With so much financial and political capital invested in the company, opponents of the DOE’s loan guarantee scheme have been quick to criticize the decision to back Solyndra’s unusual technology, rather than more conventional approaches to PV. But in a White House press briefing on September 1, Press Secretary Jay Carney defended the $535 million Solyndra loan guarantee awarded in September 2009 under the American Recovery and Reinvestment Act, saying:

“The whole purpose of this program, which has a broad portfolio of many companies that are doing well, was to invest in cutting-edge technologies that with some government assistance, with some government loan guarantees, would help us establish a beachhead in vital industries that will allow America to compete in the future.”

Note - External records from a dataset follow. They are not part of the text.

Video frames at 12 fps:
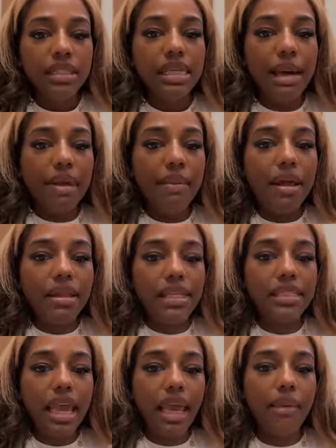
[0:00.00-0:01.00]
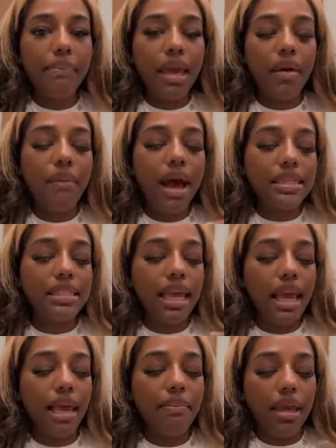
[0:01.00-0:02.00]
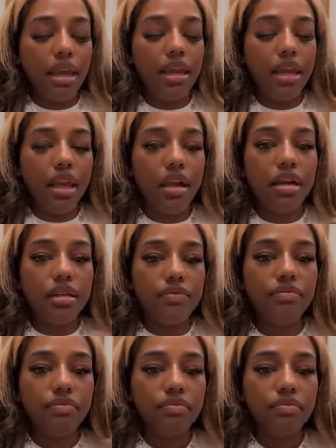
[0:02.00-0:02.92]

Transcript: Tell me about this hangman. Why is the hangman here?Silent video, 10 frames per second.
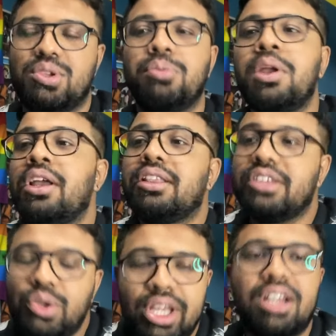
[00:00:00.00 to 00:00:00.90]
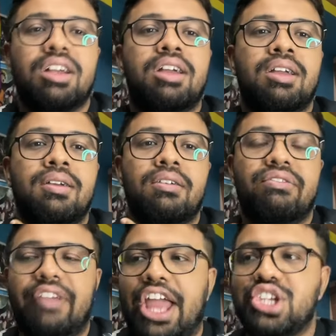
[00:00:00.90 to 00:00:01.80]
So unique,
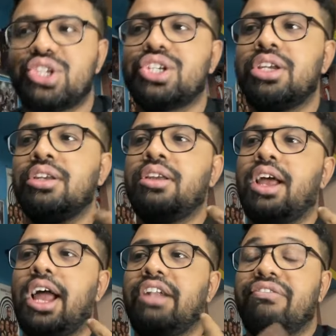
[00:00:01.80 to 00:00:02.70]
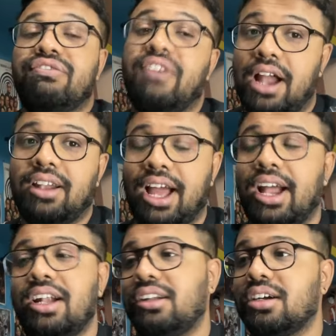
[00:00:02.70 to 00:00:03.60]
fresh, and fun,
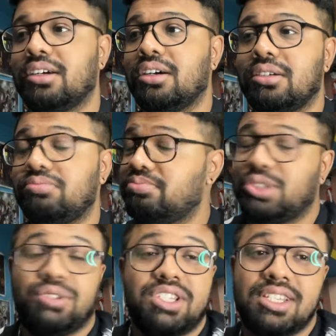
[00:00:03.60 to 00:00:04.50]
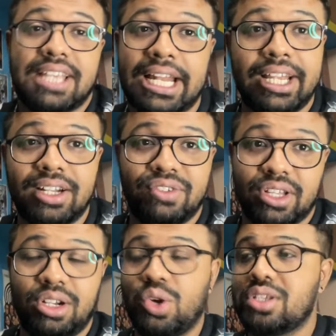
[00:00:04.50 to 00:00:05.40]
and she was just killing it with
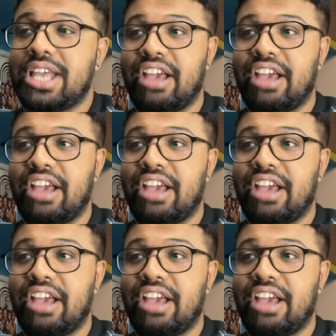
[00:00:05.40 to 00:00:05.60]
her looks.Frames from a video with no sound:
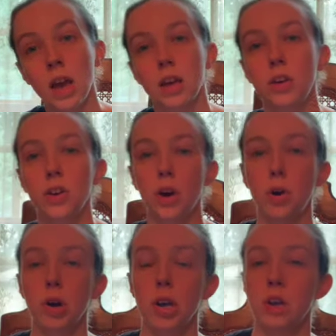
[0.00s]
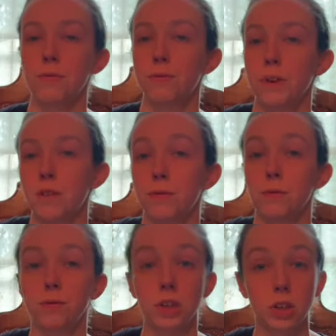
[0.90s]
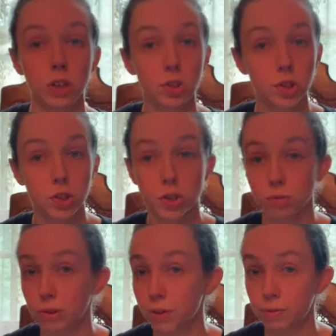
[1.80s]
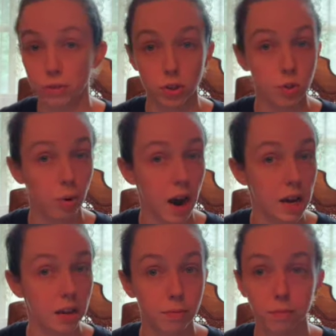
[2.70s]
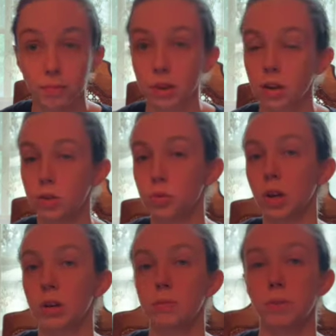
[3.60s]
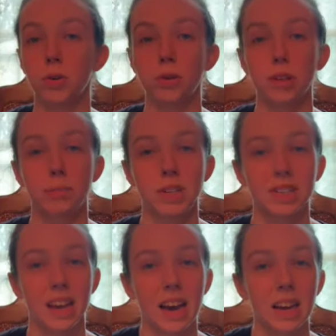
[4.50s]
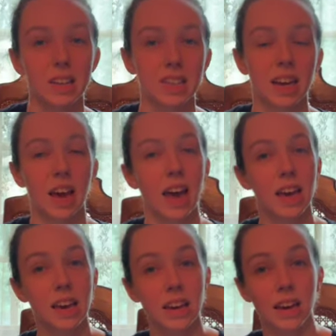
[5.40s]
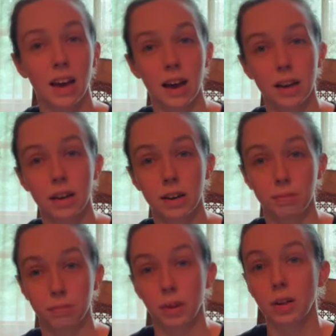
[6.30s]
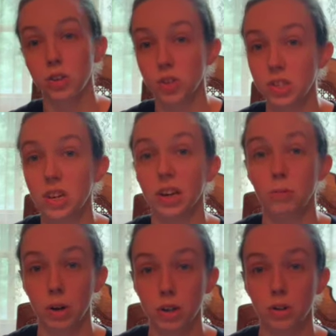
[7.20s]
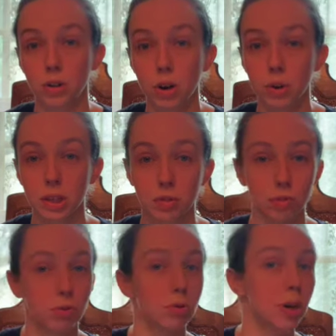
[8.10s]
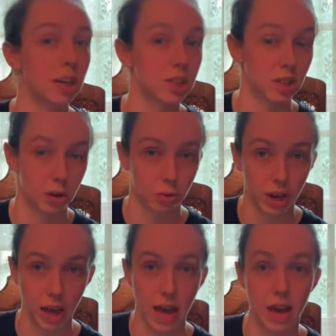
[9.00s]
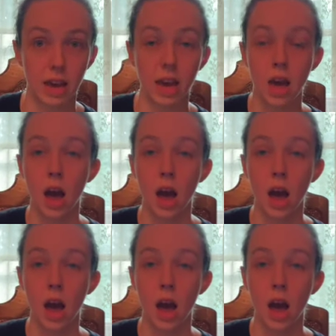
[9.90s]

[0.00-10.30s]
You know, if it feels, if it feels right, you can pull them aside and say, hey, I understand what you're going through. It's okay.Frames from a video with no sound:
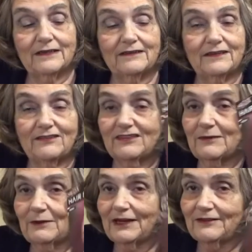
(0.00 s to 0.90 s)
This I
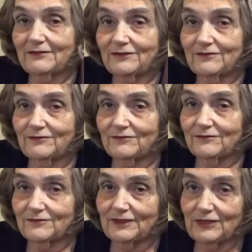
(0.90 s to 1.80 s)
might
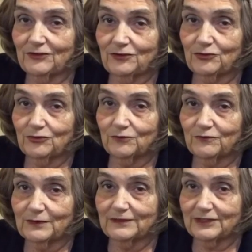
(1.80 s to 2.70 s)
either use
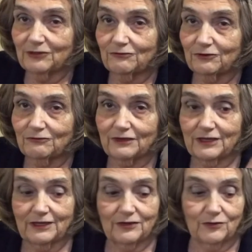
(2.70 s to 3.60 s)
myself for
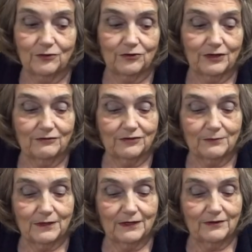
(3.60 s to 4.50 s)
fun or give it to
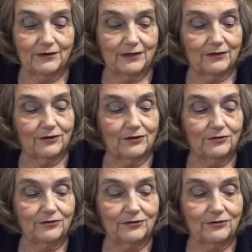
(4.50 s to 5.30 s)
my granddaughter.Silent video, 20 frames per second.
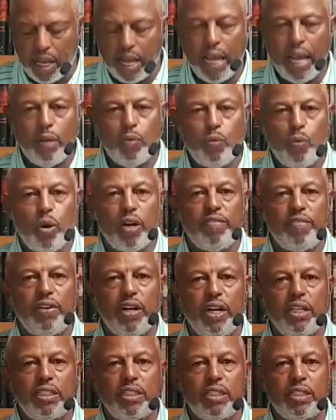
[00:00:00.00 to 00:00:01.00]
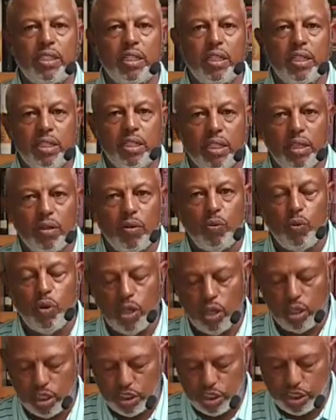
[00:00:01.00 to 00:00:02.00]
And one of us
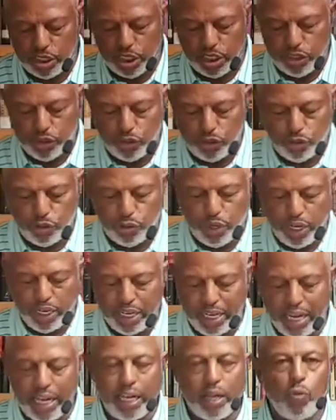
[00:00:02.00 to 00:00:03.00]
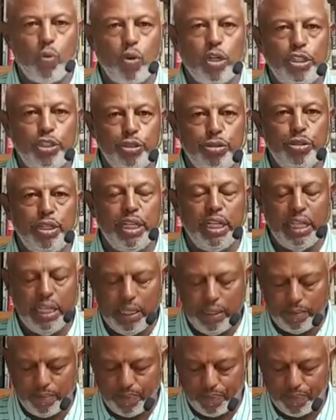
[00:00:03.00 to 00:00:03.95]
will assist you in getting what you need.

“There are no guarantees in the business world about success and failure,” Carney continued. “That is just the way business works, and everyone recognizes that. And that’s why -- there’s over 40 companies, as I understand it, 40 guarantees involved in this program that merit looking at. There’s no individual -- you cannot measure the success based on one company or the other.”

Other solar projects backed with loan guarantees include three huge PV farms being built by First Solar, the largest-ever concentrated PV (CPV) projects, and the development of a low-cost silicon wafer manufacturing tool by 1366 Technologies that enables production of a solar wafer directly from a silicon melt – rather than through the multi-step, energy-intensive and wasteful process currently used.